## Stored items
■ ■ ■
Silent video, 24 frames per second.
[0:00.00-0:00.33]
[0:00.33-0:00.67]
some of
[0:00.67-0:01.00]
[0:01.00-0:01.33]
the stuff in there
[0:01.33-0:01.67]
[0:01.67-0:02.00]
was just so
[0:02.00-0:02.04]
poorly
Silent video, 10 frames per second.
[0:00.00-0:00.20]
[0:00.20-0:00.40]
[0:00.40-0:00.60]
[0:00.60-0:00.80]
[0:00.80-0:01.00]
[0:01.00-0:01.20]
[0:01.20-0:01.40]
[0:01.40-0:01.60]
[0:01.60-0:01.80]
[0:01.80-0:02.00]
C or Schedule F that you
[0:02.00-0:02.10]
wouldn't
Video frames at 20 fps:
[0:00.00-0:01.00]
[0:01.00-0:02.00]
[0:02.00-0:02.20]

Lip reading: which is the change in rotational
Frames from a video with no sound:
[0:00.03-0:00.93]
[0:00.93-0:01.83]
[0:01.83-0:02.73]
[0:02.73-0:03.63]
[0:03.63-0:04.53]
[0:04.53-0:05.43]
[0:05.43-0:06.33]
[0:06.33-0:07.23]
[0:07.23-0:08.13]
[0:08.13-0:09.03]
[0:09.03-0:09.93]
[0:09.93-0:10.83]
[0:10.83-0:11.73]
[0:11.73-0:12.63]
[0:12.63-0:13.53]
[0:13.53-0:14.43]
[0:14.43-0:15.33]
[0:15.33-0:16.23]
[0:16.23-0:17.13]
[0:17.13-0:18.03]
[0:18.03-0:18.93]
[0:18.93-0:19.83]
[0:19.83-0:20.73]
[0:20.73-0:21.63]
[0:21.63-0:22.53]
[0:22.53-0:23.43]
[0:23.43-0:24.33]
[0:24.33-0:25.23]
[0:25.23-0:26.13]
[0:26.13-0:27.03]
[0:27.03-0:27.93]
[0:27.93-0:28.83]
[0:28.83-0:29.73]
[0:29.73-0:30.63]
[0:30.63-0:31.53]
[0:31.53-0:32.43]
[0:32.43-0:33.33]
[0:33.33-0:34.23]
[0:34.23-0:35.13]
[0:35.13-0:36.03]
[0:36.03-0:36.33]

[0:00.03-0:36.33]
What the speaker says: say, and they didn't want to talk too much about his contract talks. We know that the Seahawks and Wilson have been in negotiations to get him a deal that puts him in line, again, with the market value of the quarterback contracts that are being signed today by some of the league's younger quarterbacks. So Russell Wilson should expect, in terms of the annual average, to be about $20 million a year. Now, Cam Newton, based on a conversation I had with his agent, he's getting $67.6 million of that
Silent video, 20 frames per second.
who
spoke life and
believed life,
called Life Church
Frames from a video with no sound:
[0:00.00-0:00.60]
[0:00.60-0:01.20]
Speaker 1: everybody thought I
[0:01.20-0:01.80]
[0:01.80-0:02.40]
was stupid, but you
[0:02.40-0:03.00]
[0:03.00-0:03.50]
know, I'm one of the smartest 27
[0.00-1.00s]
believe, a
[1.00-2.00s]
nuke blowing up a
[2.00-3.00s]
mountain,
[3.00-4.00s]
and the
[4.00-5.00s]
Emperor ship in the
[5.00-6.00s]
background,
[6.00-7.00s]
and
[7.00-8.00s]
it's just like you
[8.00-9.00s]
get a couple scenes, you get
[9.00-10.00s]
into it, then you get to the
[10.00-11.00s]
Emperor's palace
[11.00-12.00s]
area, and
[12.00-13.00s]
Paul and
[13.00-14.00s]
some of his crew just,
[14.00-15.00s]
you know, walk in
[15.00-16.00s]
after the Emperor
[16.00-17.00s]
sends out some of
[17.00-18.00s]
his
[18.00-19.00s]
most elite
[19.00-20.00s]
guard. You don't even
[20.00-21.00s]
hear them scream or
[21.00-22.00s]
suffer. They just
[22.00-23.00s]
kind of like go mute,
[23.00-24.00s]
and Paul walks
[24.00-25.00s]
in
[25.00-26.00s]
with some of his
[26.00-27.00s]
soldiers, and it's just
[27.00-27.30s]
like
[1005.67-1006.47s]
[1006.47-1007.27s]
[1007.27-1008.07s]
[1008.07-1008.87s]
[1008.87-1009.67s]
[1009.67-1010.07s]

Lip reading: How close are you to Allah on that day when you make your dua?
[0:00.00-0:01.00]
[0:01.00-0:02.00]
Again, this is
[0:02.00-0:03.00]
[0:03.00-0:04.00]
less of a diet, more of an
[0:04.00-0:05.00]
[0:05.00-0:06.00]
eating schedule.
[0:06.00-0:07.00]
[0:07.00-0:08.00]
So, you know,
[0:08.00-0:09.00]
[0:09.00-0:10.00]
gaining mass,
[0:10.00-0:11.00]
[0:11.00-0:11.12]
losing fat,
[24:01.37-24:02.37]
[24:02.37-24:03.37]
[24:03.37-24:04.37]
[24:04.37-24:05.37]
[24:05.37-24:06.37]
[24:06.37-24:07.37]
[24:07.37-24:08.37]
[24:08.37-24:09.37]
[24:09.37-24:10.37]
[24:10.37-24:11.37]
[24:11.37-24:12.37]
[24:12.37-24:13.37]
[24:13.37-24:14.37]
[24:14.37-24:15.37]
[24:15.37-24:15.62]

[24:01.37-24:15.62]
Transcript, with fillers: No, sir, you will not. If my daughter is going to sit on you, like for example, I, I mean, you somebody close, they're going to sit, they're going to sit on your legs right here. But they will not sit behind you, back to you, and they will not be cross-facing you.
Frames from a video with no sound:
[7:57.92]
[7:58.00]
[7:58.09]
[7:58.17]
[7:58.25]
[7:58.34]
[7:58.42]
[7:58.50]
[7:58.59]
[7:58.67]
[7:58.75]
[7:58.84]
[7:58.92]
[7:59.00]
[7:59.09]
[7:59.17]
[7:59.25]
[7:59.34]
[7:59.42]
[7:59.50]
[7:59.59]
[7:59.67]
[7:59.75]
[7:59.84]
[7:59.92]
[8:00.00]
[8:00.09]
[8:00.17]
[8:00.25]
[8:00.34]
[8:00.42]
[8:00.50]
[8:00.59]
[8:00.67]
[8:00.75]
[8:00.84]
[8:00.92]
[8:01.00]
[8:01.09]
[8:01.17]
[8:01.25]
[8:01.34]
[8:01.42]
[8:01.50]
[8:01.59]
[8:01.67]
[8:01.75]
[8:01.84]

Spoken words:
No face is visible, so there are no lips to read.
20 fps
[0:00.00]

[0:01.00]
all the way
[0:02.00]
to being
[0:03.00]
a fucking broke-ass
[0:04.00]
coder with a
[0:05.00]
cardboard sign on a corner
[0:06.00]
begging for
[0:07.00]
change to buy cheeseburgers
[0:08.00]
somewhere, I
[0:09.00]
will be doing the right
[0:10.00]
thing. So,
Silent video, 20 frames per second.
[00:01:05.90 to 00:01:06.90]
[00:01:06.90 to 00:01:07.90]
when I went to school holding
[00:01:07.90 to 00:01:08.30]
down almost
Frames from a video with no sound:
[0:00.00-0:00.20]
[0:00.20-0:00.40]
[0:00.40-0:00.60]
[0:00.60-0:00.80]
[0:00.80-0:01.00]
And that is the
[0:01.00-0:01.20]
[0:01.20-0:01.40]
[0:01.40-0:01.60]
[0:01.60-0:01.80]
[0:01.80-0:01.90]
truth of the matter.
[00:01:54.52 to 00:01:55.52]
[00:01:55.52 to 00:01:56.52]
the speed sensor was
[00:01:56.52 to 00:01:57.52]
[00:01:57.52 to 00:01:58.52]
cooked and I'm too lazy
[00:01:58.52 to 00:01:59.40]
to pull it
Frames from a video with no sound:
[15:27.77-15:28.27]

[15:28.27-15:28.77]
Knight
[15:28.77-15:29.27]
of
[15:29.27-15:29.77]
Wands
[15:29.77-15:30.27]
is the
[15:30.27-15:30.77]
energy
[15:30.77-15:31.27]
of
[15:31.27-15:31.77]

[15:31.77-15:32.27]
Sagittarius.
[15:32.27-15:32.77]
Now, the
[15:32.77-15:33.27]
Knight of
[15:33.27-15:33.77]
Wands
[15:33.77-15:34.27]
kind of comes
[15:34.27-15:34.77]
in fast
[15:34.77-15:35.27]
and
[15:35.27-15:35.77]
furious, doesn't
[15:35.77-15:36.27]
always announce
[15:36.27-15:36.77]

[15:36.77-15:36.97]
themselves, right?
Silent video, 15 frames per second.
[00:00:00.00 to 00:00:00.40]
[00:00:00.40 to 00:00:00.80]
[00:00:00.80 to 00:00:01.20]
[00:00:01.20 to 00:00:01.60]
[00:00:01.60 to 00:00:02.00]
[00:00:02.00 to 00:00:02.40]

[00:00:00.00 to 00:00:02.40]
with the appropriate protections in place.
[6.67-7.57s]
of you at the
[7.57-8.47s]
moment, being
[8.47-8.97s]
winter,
■ ■ ■
## Aim of the task
Quote in full each line from the top of the records above through the line with "[0:02.00-0:02.20]"; stop after that line.

## Solution to the problem
Silent video, 24 frames per second.
[0:00.00-0:00.33]
[0:00.33-0:00.67]
some of
[0:00.67-0:01.00]
[0:01.00-0:01.33]
the stuff in there
[0:01.33-0:01.67]
[0:01.67-0:02.00]
was just so
[0:02.00-0:02.04]
poorly
Silent video, 10 frames per second.
[0:00.00-0:00.20]
[0:00.20-0:00.40]
[0:00.40-0:00.60]
[0:00.60-0:00.80]
[0:00.80-0:01.00]
[0:01.00-0:01.20]
[0:01.20-0:01.40]
[0:01.40-0:01.60]
[0:01.60-0:01.80]
[0:01.80-0:02.00]
C or Schedule F that you
[0:02.00-0:02.10]
wouldn't
Video frames at 20 fps:
[0:00.00-0:01.00]
[0:01.00-0:02.00]
[0:02.00-0:02.20]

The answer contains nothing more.